Data and analytics can be complex to understand, especially with so many terms and buzzwords constantly being thrown out. But it doesn’t have to be. Here are 33 terms commonly used in the data and analytics space, along with their definitions, to help you get started.

It can be intimidating to have a conversation about data and analytics — especially when there are so many different directions the conversation can go. What does big data even mean? What exactly is the difference between predictive and prescriptive analytics, and how does it apply to what you do? Understanding the jargon will take you one step closer to understanding how you can use your data to make more informed decisions within your organization.

Going back to basics, in this blog we’ll define some commonly used terms in the data and analytics space. This list is by no means exhaustive, but it gives you a good starting point into the world of data and analytics.

Artificial intelligence (AI) is a simulation of human intelligence processes by machines. It combines computer science with robust datasets to enable problem solving using the rapid learning capabilities of machines.

Augmented intelligence is a design pattern for a human-centered partnership model of people and artificial intelligence used to enhance cognitive performance, including learning, decision making, and new experiences. The combination of human intuition and artificial intelligence is powerful and can help mitigate perceived risk with purely machine-driven AI.

Big data refers to large and complex datasets containing structured and unstructured data, arriving in increasing volumes and velocity.
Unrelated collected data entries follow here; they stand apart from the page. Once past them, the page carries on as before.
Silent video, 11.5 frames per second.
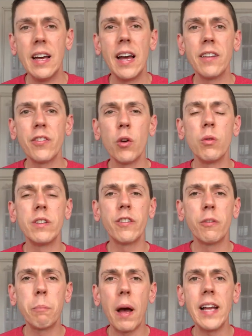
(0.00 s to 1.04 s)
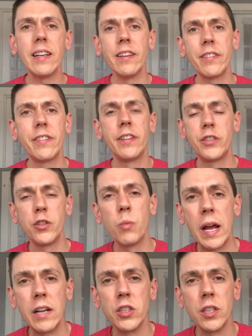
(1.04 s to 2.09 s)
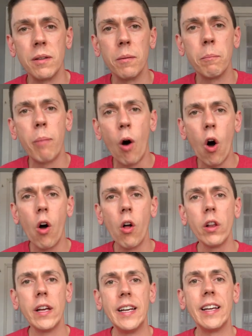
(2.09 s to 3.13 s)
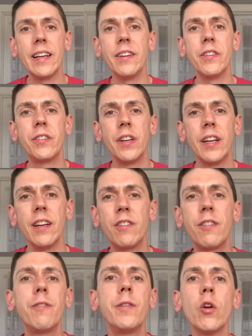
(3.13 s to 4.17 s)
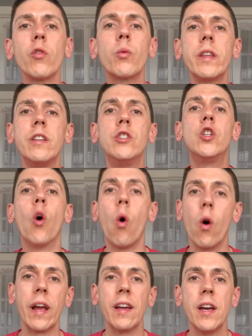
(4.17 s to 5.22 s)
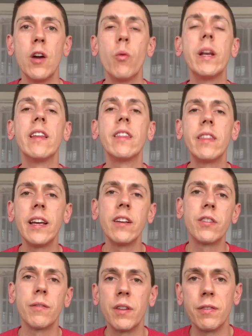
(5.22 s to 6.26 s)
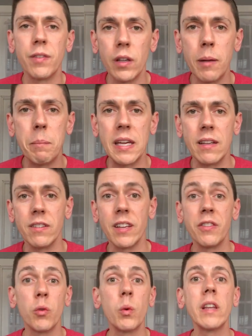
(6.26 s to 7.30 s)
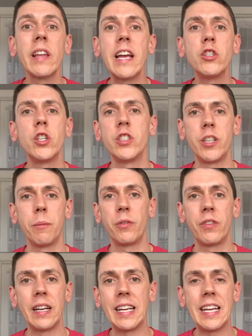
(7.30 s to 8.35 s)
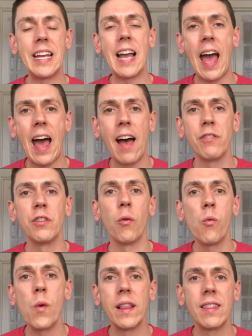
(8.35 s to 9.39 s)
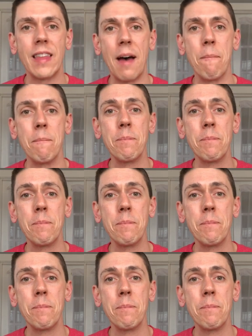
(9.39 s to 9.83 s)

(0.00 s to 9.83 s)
And so despite his situation, Paul is filled with joy when he thinks of the Philippians and the relationships that he has with them.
Big data is relative — what was big ten years ago is no longer considered big today, and the same will be true ten years from now. The point here is that the data is big enough to require special attention with regards to storing, moving, updating, querying, and aggregating it.
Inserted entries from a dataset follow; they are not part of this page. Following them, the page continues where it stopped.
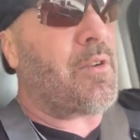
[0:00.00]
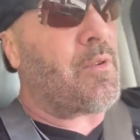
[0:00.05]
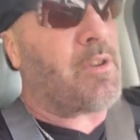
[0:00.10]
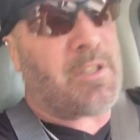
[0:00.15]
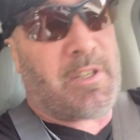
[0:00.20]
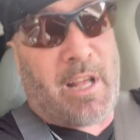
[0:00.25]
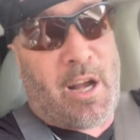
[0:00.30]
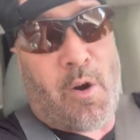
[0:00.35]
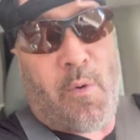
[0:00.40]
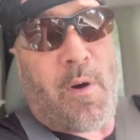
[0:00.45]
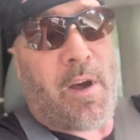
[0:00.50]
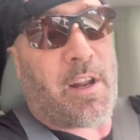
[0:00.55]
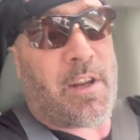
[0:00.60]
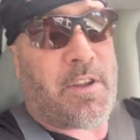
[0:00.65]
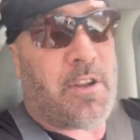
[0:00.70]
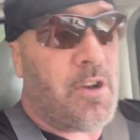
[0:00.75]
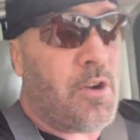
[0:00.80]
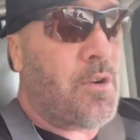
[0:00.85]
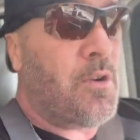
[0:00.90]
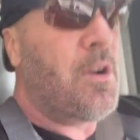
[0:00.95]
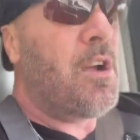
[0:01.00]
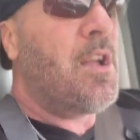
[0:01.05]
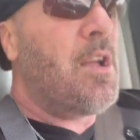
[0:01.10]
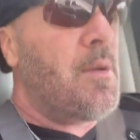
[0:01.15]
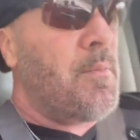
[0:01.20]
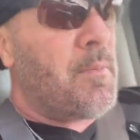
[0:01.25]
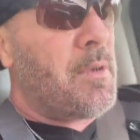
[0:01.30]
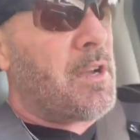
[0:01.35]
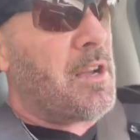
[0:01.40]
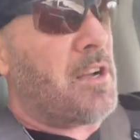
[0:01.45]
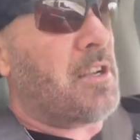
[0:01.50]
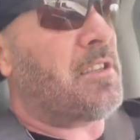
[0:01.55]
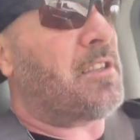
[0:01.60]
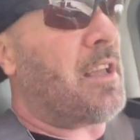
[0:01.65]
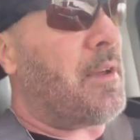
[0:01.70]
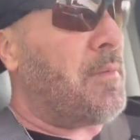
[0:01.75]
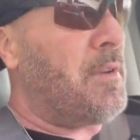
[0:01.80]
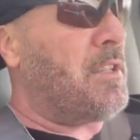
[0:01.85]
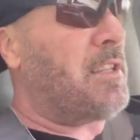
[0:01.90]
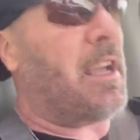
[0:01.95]
which they don't want to do because
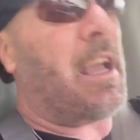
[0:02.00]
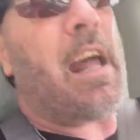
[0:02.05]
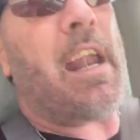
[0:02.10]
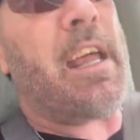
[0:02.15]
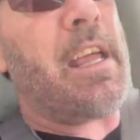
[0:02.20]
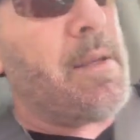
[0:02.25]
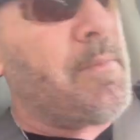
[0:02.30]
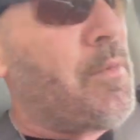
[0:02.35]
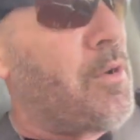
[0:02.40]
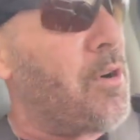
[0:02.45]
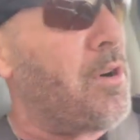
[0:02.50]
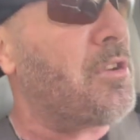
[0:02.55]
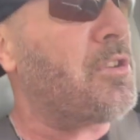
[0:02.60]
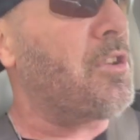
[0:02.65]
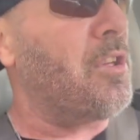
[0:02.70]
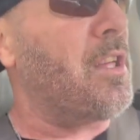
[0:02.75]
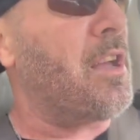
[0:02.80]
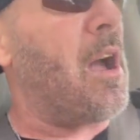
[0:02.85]
that means they got to eat more. So they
Business glossary is a repository of information that contains concepts and definitions of business terms frequently used in day-to-day activities within an organization — across all business functions — and is meant to be a single authoritative source for commonly used terms for all business users. Business glossaries are used to build consensus in organizations and are great for getting new team members up to speed on your organization’s jargon and lexicon of acronyms.
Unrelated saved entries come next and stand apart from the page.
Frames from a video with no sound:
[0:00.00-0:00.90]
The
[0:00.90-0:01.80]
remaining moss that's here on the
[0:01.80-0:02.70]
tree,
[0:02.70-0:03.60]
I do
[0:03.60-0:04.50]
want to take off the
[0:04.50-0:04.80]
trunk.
Business intelligence (BI) leverages software and services that help business users make more informed decisions by delivering reports and dashboards to help them analyze data and actionable information.

Cloud computing is a service provided via the internet where an organization can access on-demand computing resources from another organization under a shared service model. Cloud computing allows organizations to avoid large upfront costs and ongoing maintenance associated with procuring, hosting, and managing their own data centers. Users can effectively rent compute, network, and storage resources for a period and only pay for the services as long as they are using them. This allows for maximum flexibility to scale up and scale down resources quickly and on-demand.

Data architecture is the plan and design for the entire data lifecycle for an organization, starting when data is captured, going all the way to when value is generated from data through analytics.

Data catalog is the pathway — or a bridge — between a business glossary and a data dictionary. It is an organized inventory of an organization’s data assets that informs users — both business and technical — on available datasets about a topic and helps them to locate it quickly.

Data democratization is the process of providing all business users with an organization — technical and non-technical — access to data and enabling them to use it, when they need it, to gain insights and expedite decision-making.

Data dictionary is the technical and thorough documentation of data and its metadata within a database or repository. It consists of the names of fields and entities, their location within the database or repository, detailed definitions, examples of content, descriptions for business interpretation, technical information like type, width, constraints, and indexes, and business rules and logic applied to derived or semantic assets.

Data engineering is the process and practices needed to transform raw data into meaningful and actionable information. Common data engineering tasks involve data collection, extraction, curation, ingestion, storage, movement, transformation, and integration.

Data ingestion is the process by which data is loaded from various sources to a storage medium — such as a data warehouse or a data lake — where it can be accessed, used, and analyzed.

Data integration is the process of connecting disparate data together for analysis or operational uses.

Data governance is the way an organization ensures that its data policies, practices, and processes are followed. When executed properly, a governance program should also clearly define who ultimately owns the data, who stewards it when something needs to be corrected or maintained, and who uses it to ensure that downstream impacts of change are monitored. A data governance framework defines how you will implement a data governance program. It creates a single set of rules and processes around data management —  and in turn makes it easier to execute your data governance program.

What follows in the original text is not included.